# ABOUT THIS TASK:
Pictures do not belong in the copy; retype the records below exactly.

# GIVEN RECORDS:
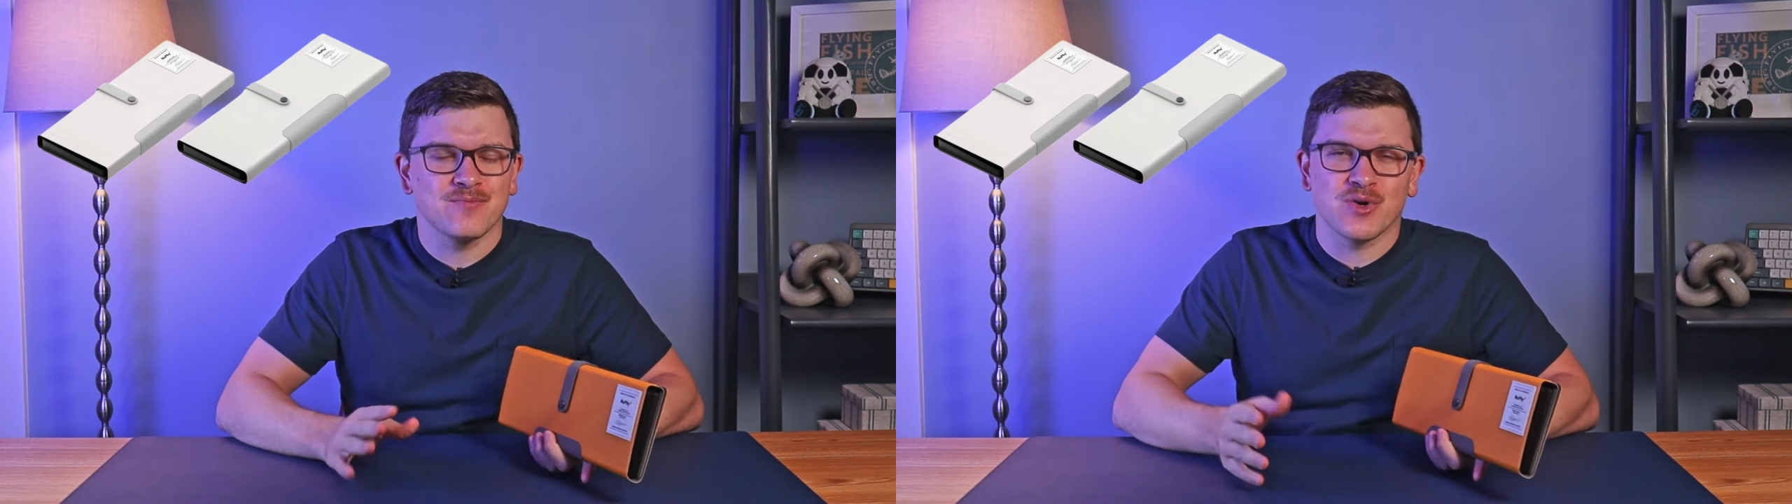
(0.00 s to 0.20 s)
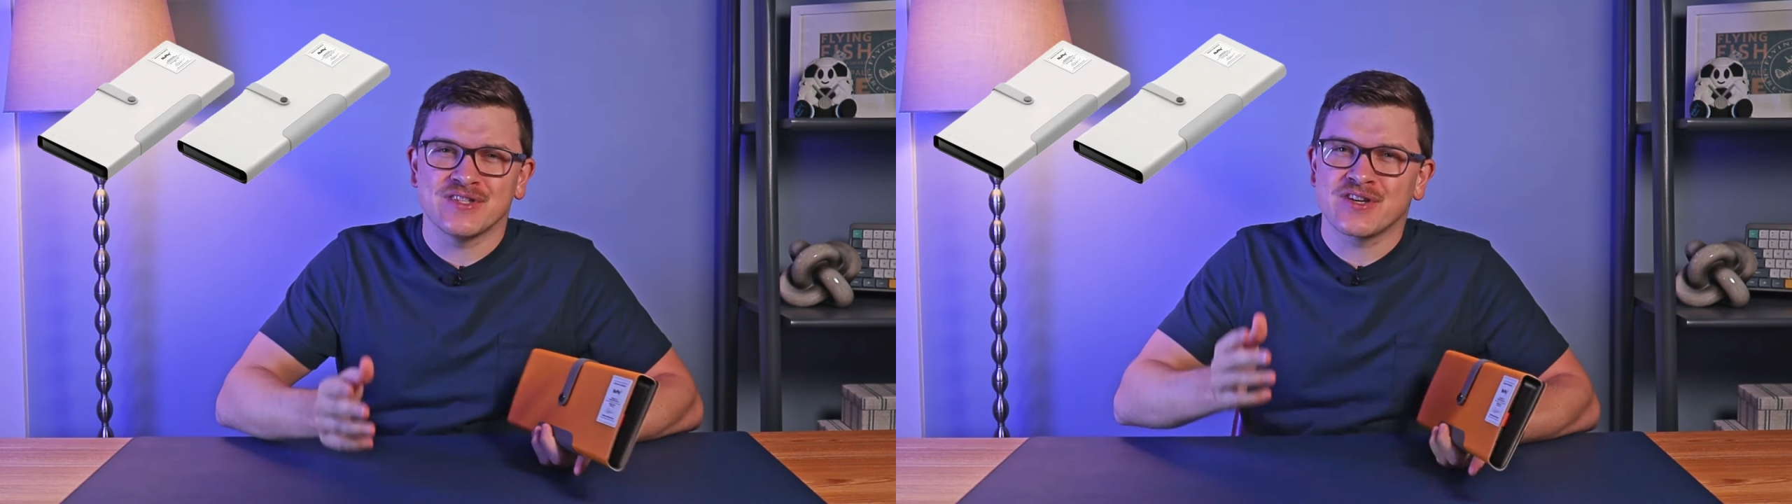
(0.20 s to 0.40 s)

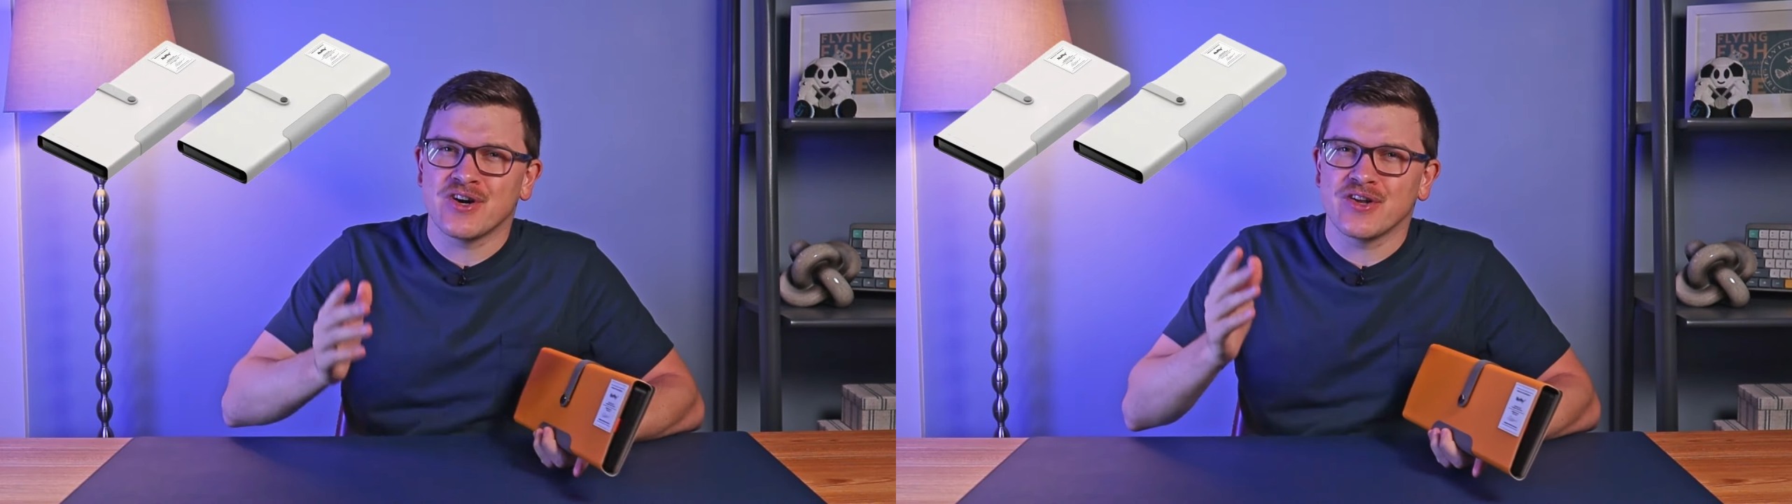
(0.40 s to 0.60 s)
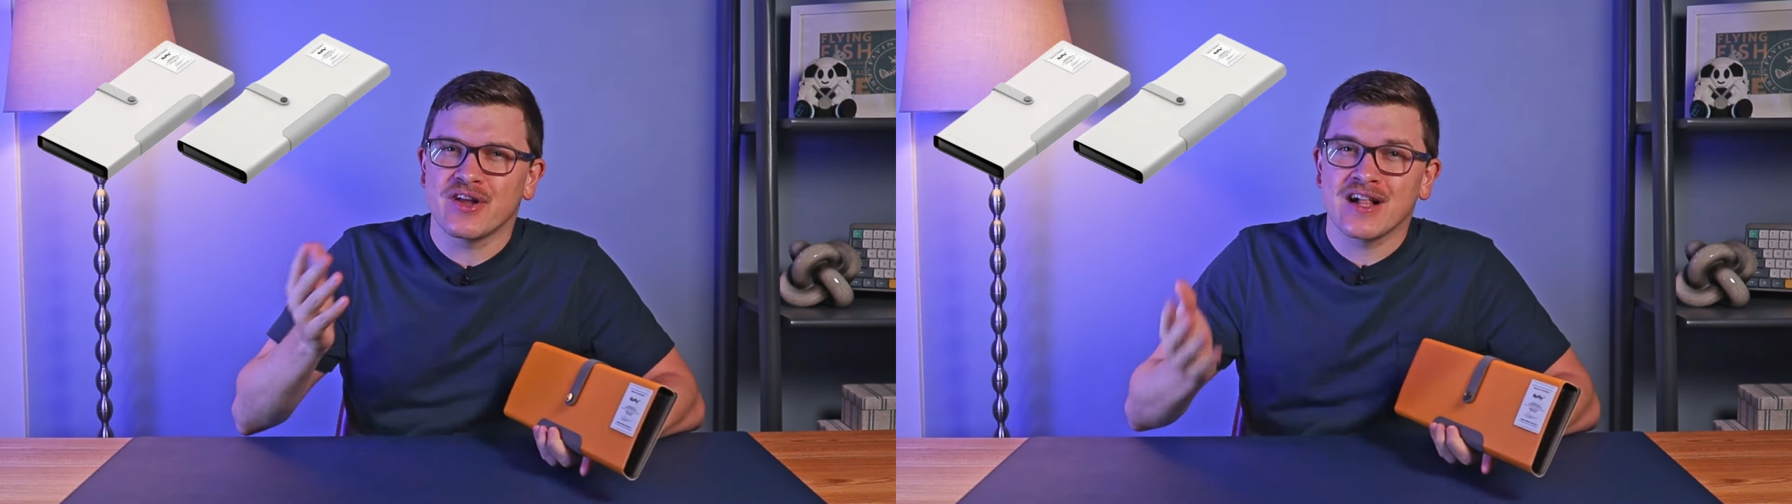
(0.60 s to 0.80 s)
One's
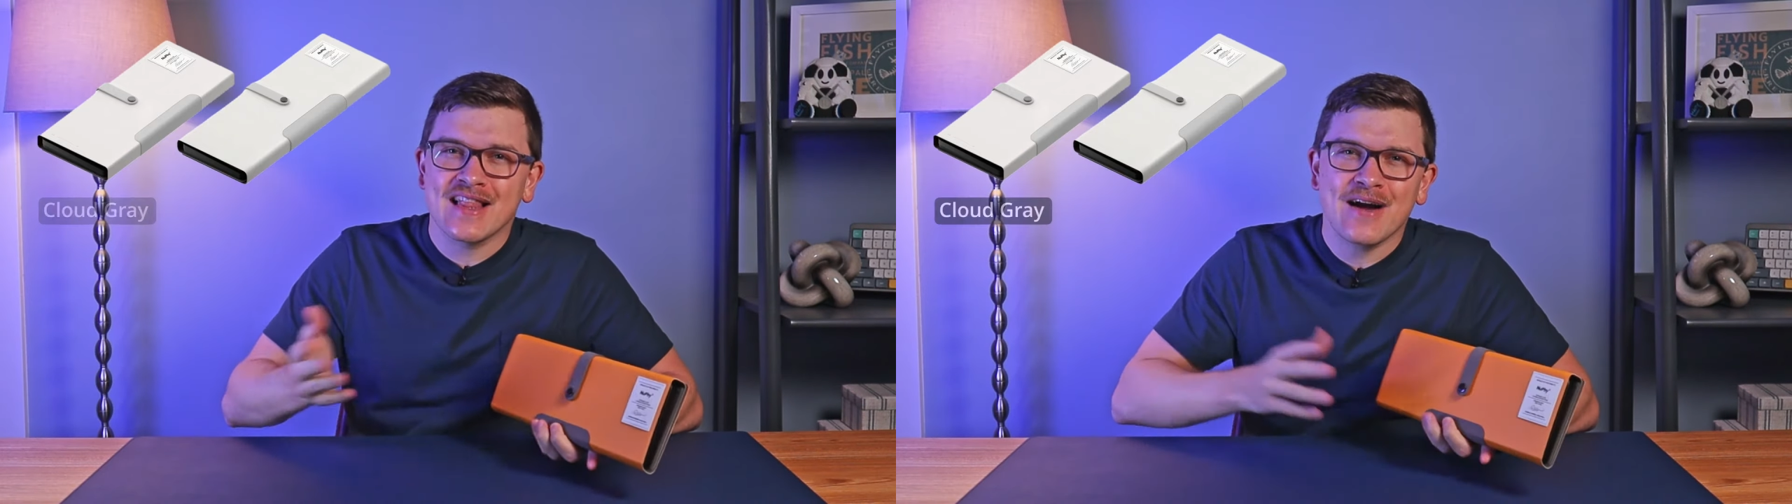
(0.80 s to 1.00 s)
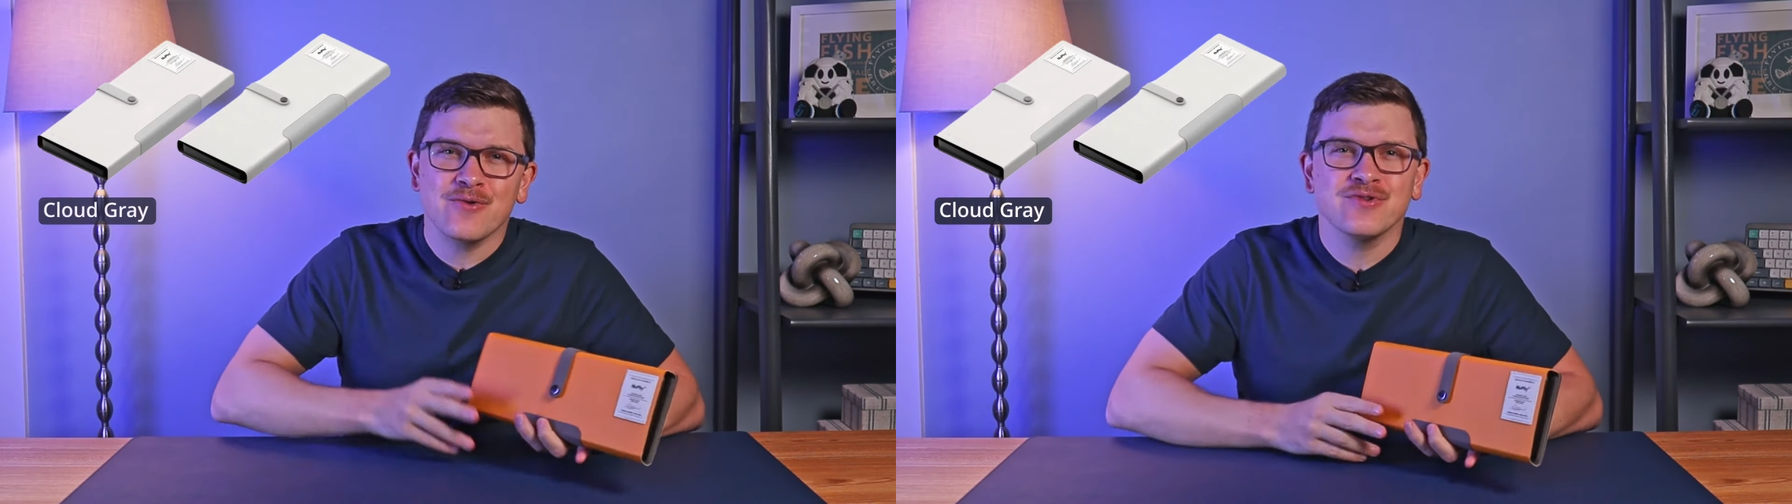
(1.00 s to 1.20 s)
called
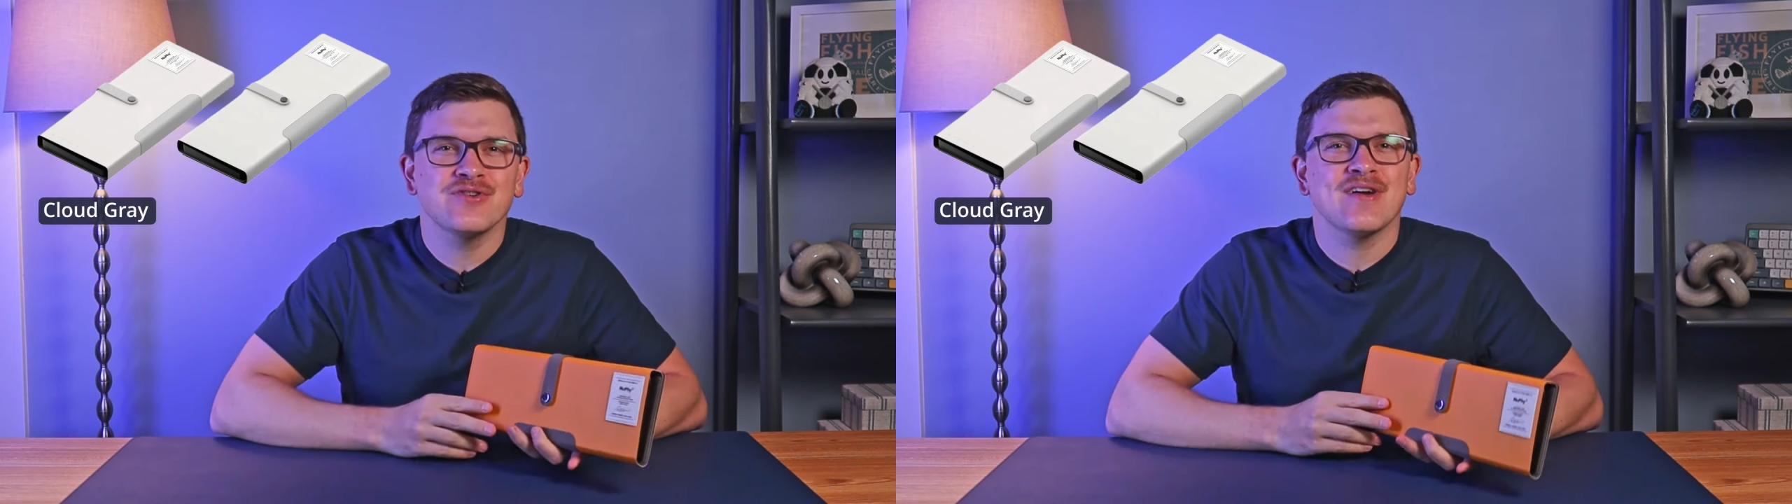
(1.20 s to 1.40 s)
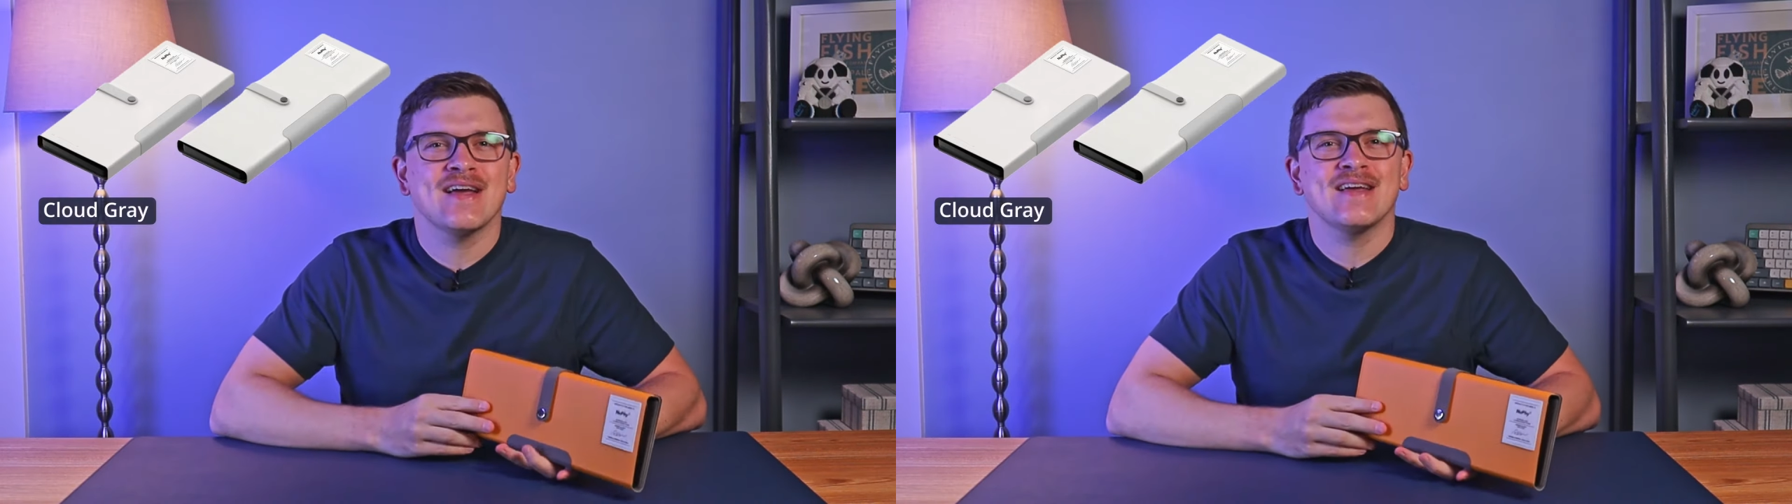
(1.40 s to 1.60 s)
Cloud
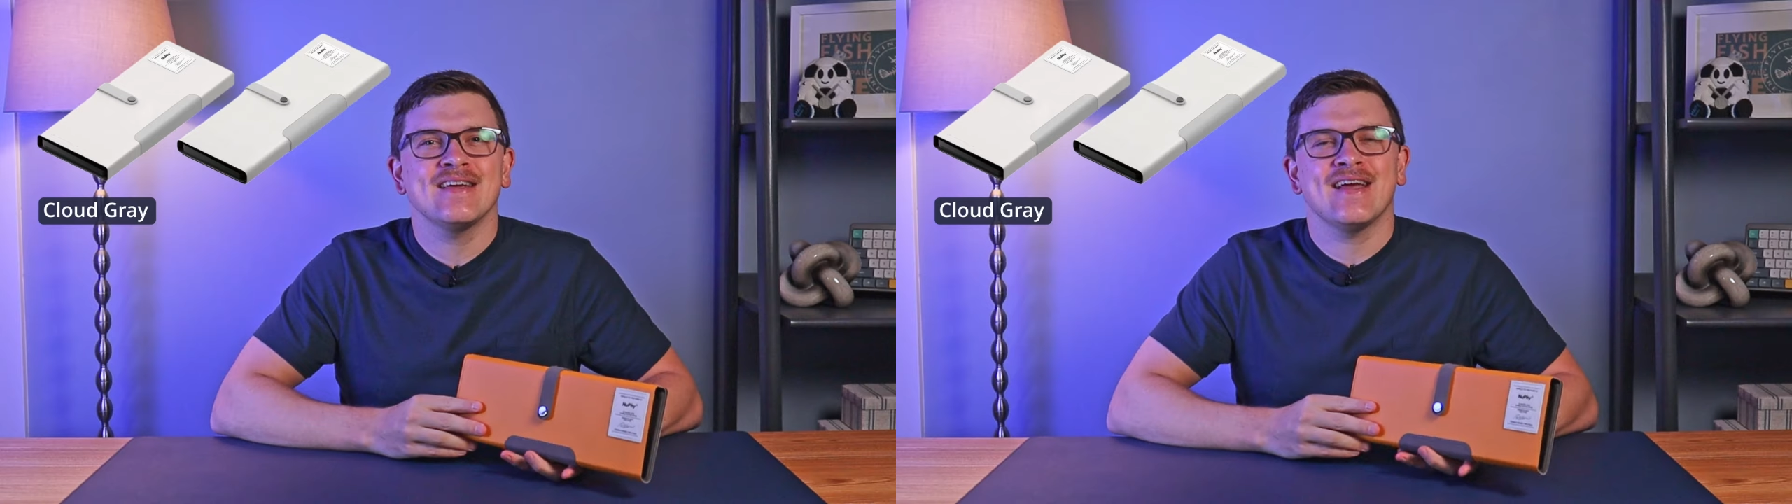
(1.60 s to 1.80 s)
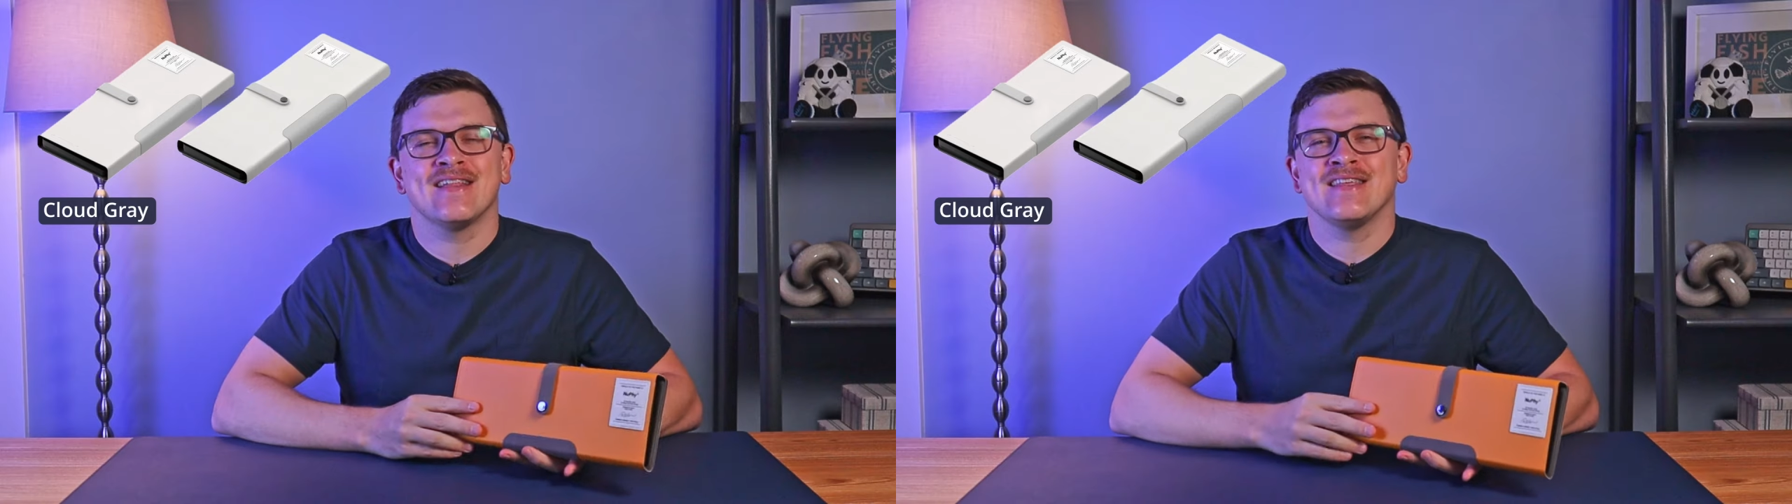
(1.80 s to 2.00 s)
Gray and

# TASK SOLUTION:
(0.00 s to 0.20 s)
(0.20 s to 0.40 s)

(0.40 s to 0.60 s)
(0.60 s to 0.80 s)
One's
(0.80 s to 1.00 s)
(1.00 s to 1.20 s)
called
(1.20 s to 1.40 s)
(1.40 s to 1.60 s)
Cloud
(1.60 s to 1.80 s)
(1.80 s to 2.00 s)
Gray and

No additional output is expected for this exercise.